The four of us gathered the next morning in Haldeman’s office, and I waited for the first missile to blast off. It didn’t happen. Once Mitchell said, in code, that Hunt’s immediate blackmail threat had been “taken care of,” the drums stopped beating. The communication reached new heights of internal stonewalling. I was astonished. It was dominated by nervous pleasantries and indirect ribbing, but with no confrontation, not even an acknowledgment that a cover-up, a Presidency, and criminal prosecutions might be hanging in the balance. It was as if four men were discussing adultery: each knew the others were cheating, each was reluctant to admit it first.

In the afternoon, we four met with the President and there were more jokes and further evasions. At one point, the President asked me what I really hoped to gain with the idea of opening up Watergate, lancing the boil.

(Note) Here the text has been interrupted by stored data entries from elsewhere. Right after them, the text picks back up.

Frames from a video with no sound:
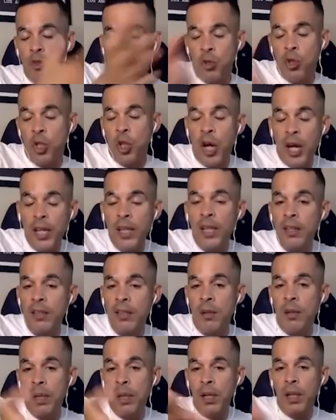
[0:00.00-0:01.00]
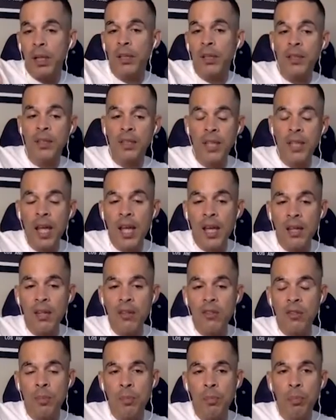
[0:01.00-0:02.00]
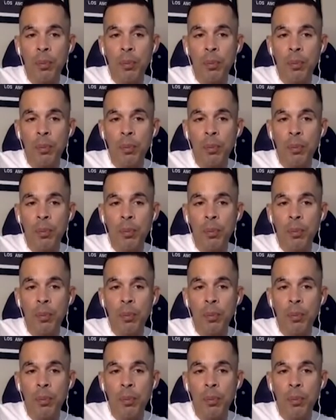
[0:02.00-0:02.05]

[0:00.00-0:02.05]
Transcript: training to be on stage,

“What it’s doing, Mr. President, is getting you up above and away from it,” I replied seriously. “And that’s the most important thing.”

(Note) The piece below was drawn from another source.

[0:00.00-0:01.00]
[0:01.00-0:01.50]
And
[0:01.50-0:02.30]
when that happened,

“Oh, I know,” said the President. “But I suggested that the other day, and we all came down on—remember, we came down on the negative on it. Now what’s changed our mind?”

“The lack of alternatives, or a body,” I said, meaning that no one was willing to risk jail, alone or in company. The whole group broke up in laughter—this time not nervous, pressured laughter, but guffaws.

“We went down every alley,” said Ehrlichman, and he peered over his glasses at each of us in a mock search for a volunteer. More laughter.

“Well,” said the President, “I feel that at the very minimum we’ve got to have the statement, and let’s look at it.” He meant some kind of Dean Report. “Whatever the hell it is. If it opens up doors, it opens up doors, you know.”

“John says he’s sorry he sent those burglars in there, and that helps a lot,” quipped Ehrlichman, looking at Mitchell.